Glad you liked "The Open Window". My first exposure to that one was a recorded dramatic version adapted for younger listeners, Alfred Hitchcock Presents Ghost Stories for Young People (which began with a terrifically truncated and altered, but nonetheless quite chilling, adaptation of Bulwer's "The Haunted and the Haunters"); I never forgot it, and when I came across Saki's name in a Whitman children's book, More Tales to Tremble By (the story was "Sredni Vashtar"), I knew I was in for something good.....
If you've enjoyed the Saki, and you've not read him before, you might want to give John Collier a try. Look for one of the many editions of his Fancies and Goodnights, a nice selection of his rather unique tales.
As for myself... my reading time has for some long while been whittled down to practically nothing, but I have begun a re-reading -- for the first time in almost three decades -- of the entire collection, The King in Yellow, by Robert W. Chambers. I've read two or three of the stories from it various times over the years, but this is the first time I've read the collection as a whole in a very, very long time.
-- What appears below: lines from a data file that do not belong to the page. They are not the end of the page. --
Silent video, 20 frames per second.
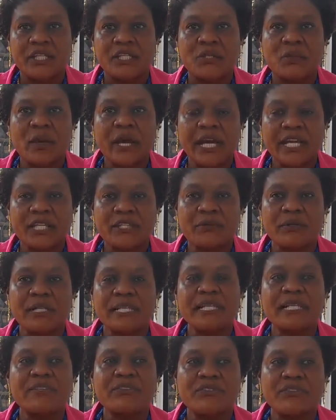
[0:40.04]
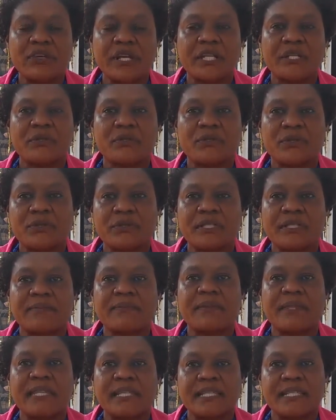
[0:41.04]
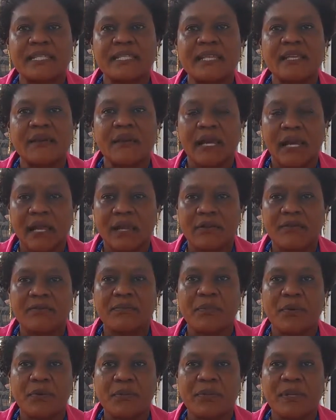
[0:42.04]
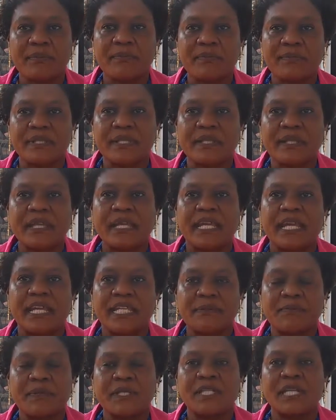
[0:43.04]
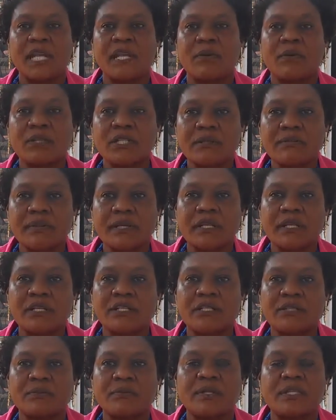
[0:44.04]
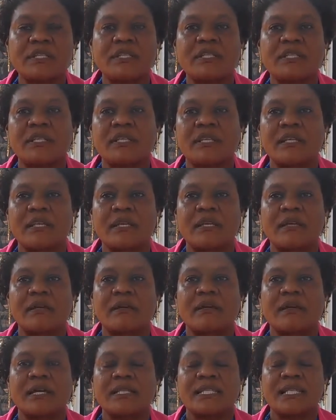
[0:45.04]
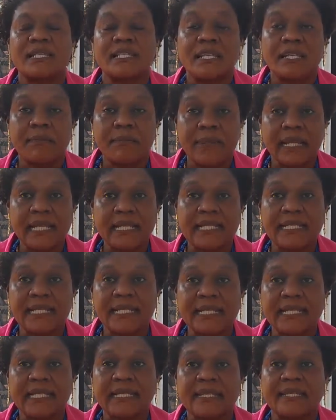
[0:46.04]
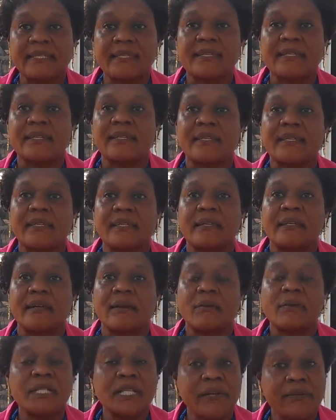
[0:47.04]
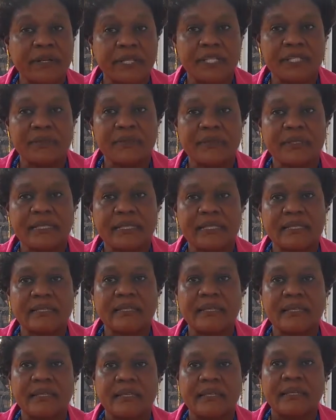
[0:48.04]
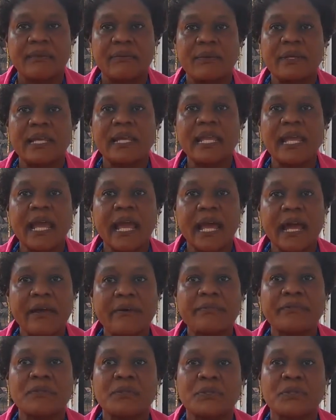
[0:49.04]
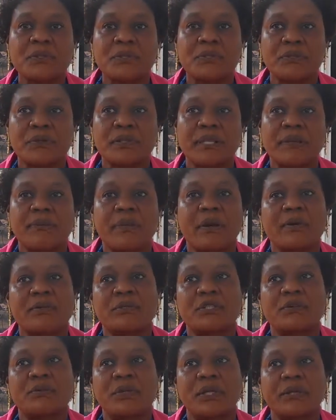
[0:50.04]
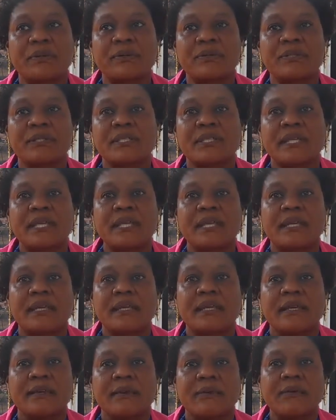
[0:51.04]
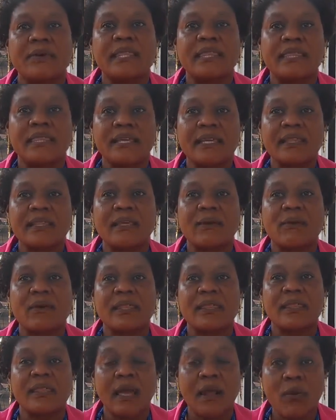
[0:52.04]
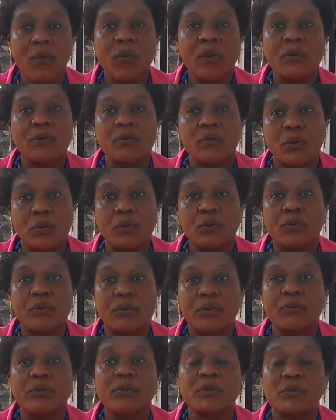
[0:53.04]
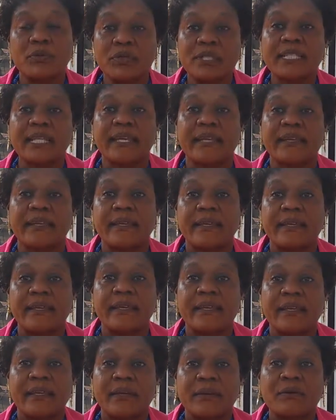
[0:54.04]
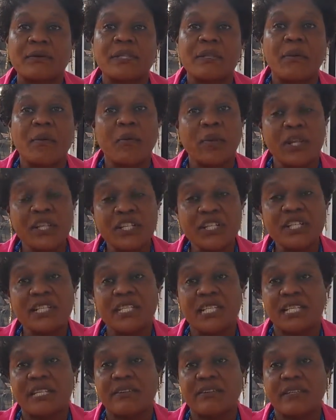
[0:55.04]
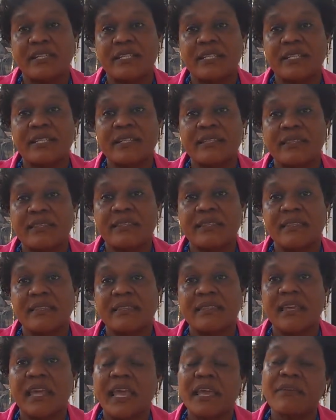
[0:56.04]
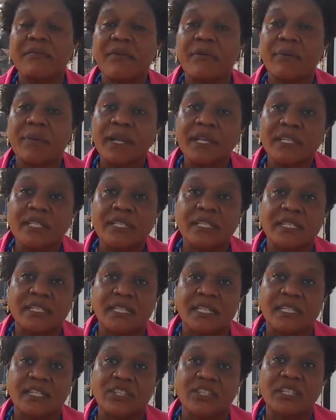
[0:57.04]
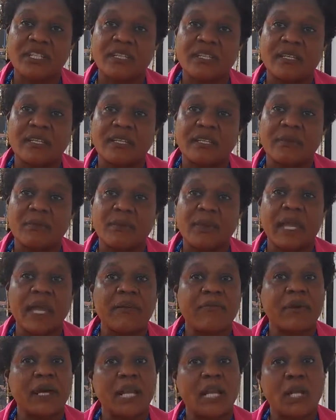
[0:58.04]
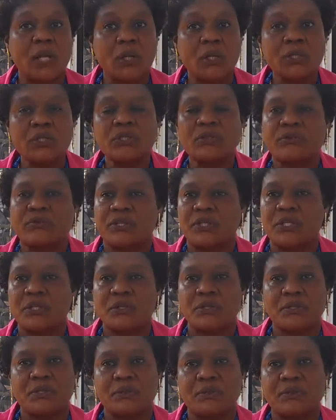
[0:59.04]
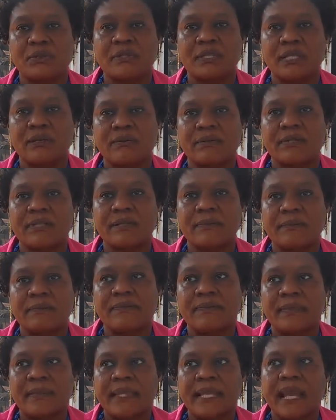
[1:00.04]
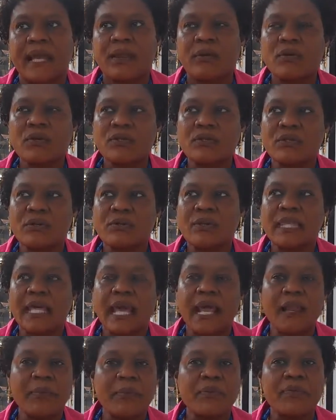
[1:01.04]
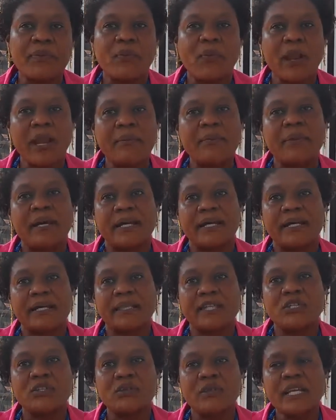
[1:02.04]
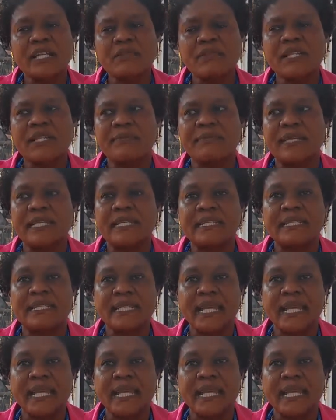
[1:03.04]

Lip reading: to actually try to sort out these kind of problems, especially water management, sustainability, water resource. We really have to sort them out because we think the third world war will be on water. Mm-hmm. Because the population is increasing, the environment is changing, we have a lot of issues to sort out. Mm-hmm. And also with the help of the World Bank, they should actually be in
I must say that, if anything, this is one which continues to improve with age. The seemingly simple, yet elusive, dreamlike air of this volume (even the Latin Quarter stories, at least the first of them, which is as far as I've come so far) makes for a haunting, eerily disturbing feeling of our accepted reality being little more than an illusion we use to putty over a reality which is thoroughly appalling in an almost unidentifiable way. The strangely meaningful (in an obscure, never defined fashion which resembles those impressions of inherited memory we sometimes experience) references to the play The King in Yellow gradually weave a tapestry of a world where this (the play) is the reality, and the quiet terror is all the more effective for remaining just out of reach.